Controla el ingrediente principal: garbanzos

Observa cómo cambia garbanzos durante la elaboración y no lo dejes esperando mientras preparas tahini. Si ambos tienen tiempos distintos, cocínalos por separado y reúnelos cuando puedan conservar su mejor textura.

Comprueba antes de continuar

Antes de pasar al siguiente paso, confirma la señal que corresponde: pérdida de humedad, aroma tostado, textura flexible, centro tierno o salsa ligada. Una señal ausente no se corrige obedeciendo el reloj.

Ajusta el equilibrio al final

Prueba un bocado que incluya salsa, ingrediente principal y acompañamiento. Corrige sal, acidez, dulzor o picante en pequeñas dosis y vuelve a probar antes de repetir.

⚠️ Errores frecuentes y cómo corregirlos

Seguir el reloj sin mirar la receta

El tiempo es una referencia. Color, aroma, humedad, resistencia y temperatura indican si debes avanzar, mantener o retirar.

Perder el control del calor o la humedad

Si está espesa, aligera con cucharadas del líquido adecuado; si está suelta, incorpora más base o deja reposar antes de añadir espesantes ajenos a la receta.

Juntar componentes con cocciones distintas

Si garbanzos y tahini no llegan a la vez, termina primero el que admita reposo y cocina al final el más delicado. Mantener todo al fuego por comodidad suele pasar una parte del plato.

Corregir demasiado de una vez

Añade líquido, sal, ácido o espesante en cantidades pequeñas. Espera a que se integre y vuelve a observar antes de hacer una segunda corrección.

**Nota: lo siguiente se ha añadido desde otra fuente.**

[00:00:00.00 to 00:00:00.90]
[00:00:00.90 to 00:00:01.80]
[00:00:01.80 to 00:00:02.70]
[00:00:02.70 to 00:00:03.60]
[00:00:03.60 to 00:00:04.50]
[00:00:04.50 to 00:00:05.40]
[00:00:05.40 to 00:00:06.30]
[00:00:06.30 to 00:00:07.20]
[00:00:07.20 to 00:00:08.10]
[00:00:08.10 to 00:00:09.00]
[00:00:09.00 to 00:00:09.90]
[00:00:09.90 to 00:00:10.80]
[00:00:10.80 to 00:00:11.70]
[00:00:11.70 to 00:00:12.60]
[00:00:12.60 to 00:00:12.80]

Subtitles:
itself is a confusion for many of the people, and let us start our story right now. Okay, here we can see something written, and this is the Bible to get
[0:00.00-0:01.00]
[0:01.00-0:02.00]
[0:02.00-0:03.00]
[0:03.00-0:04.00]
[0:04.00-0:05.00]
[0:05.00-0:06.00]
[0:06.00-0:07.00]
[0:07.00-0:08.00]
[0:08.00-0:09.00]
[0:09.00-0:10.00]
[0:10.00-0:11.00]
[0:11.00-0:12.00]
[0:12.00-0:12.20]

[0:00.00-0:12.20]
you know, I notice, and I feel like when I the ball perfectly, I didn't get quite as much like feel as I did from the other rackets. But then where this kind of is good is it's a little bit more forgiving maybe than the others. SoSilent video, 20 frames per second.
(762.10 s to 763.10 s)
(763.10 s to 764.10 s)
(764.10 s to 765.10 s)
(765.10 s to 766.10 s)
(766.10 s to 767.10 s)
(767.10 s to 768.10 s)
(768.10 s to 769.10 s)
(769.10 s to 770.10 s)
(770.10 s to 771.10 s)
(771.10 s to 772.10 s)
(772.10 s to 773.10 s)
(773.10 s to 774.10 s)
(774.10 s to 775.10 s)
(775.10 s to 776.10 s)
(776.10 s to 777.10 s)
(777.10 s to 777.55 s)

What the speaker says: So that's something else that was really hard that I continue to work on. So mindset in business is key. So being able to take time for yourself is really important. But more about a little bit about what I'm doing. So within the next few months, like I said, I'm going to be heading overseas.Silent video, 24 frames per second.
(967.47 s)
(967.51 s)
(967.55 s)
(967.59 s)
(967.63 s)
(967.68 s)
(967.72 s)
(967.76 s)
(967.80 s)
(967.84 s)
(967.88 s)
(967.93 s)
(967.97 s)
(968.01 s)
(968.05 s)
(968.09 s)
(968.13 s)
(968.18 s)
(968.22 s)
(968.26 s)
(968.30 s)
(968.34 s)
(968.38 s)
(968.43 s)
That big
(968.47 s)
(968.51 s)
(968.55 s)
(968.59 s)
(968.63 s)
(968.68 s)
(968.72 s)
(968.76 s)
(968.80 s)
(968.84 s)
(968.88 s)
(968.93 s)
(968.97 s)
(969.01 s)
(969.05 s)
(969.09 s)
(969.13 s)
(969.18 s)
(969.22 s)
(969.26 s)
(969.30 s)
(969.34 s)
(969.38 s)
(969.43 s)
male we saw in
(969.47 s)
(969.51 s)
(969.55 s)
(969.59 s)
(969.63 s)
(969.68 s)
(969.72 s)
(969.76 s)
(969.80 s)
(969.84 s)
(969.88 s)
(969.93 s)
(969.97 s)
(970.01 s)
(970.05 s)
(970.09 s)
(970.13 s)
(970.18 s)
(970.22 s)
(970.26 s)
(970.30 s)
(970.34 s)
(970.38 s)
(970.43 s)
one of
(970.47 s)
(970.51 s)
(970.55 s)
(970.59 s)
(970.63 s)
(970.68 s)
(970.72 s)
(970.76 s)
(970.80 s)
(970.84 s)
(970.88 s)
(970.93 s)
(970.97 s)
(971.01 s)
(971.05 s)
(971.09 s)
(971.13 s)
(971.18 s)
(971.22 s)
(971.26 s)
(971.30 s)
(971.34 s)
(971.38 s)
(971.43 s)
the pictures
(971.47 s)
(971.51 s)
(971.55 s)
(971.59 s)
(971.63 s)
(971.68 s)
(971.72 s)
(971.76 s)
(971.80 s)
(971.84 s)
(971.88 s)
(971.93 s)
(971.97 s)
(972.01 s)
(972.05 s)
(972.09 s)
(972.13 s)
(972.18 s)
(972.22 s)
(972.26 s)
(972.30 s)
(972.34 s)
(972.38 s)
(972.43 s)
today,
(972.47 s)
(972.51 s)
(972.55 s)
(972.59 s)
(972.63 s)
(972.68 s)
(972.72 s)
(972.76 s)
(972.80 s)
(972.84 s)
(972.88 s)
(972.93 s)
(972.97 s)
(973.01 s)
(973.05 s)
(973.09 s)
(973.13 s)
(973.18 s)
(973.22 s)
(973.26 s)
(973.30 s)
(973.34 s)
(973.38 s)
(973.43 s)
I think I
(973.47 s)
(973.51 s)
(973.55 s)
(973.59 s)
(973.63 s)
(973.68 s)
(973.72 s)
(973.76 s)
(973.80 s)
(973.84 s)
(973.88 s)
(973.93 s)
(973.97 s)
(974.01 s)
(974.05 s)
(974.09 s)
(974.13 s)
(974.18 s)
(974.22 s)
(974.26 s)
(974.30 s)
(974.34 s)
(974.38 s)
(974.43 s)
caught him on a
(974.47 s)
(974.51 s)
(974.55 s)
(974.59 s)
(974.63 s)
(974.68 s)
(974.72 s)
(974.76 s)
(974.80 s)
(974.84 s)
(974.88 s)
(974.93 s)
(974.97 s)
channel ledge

Consejos, trucos y variaciones

  • Agua fría para más cremosidad: añadir agua muy fría mientras trituras ayuda a conseguir una textura más ligera y suave.
  • El tahini marca el sabor: usa uno de buena calidad, porque es uno de los ingredientes principales.
  • Más suave: usa medio diente de ajo o ásalo antes para conseguir un sabor menos intenso.
  • Más ácido: añade un poco más de limón al final si quieres un hummus más fresco.
  • Con variantes: puedes añadir pimiento asado, remolacha cocida, calabaza asada o hierbas frescas para crear versiones diferentes.

Comentarios del chef

  • El hummus debe tener equilibrio: garbanzo, tahini, limón, ajo y aceite, sin que ninguno domine por completo.
  • Si queda demasiado espeso después de reposar, añade una cucharada de agua fría y mezcla de nuevo.
  • Para una mesa de Medio Oriente, sírvelo con falafel, tabulé, mutabal, pan pita y aceitunas.

Información nutricional (aprox. por ración)

  • 🔥 Calorías: 220 kcal
  • 🥣 Proteínas: 8 g
  • 🥑 Grasas: 14 g
  • 🌾 Hidratos de carbono: 18 g
  • 🌿 Fibra: 6 g
  • 🧂 Sodio: variable según la sal añadida y los garbanzos utilizados

✨ Resultado final y servicio

Hummus clásico listo para servir

Sirve Hummus clásico en cuanto coincidan su temperatura y la textura propia de esta técnica. Ajusta la cantidad de salsa o guarnición en el plato, sin ocultar el trabajo de garbanzos y tahini.

❓ Preguntas frecuentes sobre Hummus clásico

¿Cómo sé que Hummus clásico está en su punto?

La crema queda homogénea pero no gomosa, mantiene cuerpo al pasar la cuchara y tiene un equilibrio claro entre grasa, ácido, sal y aroma.

¿Puedo preparar Hummus clásico con antelación?

Puede prepararse con antelación y suele ganar cohesión tras un reposo. Reserva hierbas, aceite y guarniciones crujientes para el servicio.

¿Puedo sustituir garbanzos?

Se puede sustituir si mantienes su función en el plato: sabor, grasa, estructura o capacidad de absorber la salsa. Elige una alternativa de comportamiento parecido y revisa el tiempo, porque no basta con cambiar el peso uno por uno.

¿Qué hago si Hummus clásico no alcanza la textura esperada?

Si está espesa, aligera con cucharadas del líquido adecuado; si está suelta, incorpora más base o deja reposar antes de añadir espesantes ajenos a la receta.

¿Qué utensilio ayuda más a preparar Hummus clásico?

Procesador, batidora o mortero cambian la textura; detén y raspa las paredes para no triturar unas zonas más que otras.

¿Cómo conservo y recaliento Hummus clásico?

Refrigera bien cubierto. Remueve y prueba de nuevo al servir porque el frío apaga sal, acidez y aroma.

¿Con qué puedo servir Hummus clásico?

Elige acompañamientos que completen, no oculten, el trabajo de garbanzos y tahini: algo fresco o ácido para platos grasos, una base neutra para salsas intensas y un elemento crujiente cuando el conjunto sea cremoso.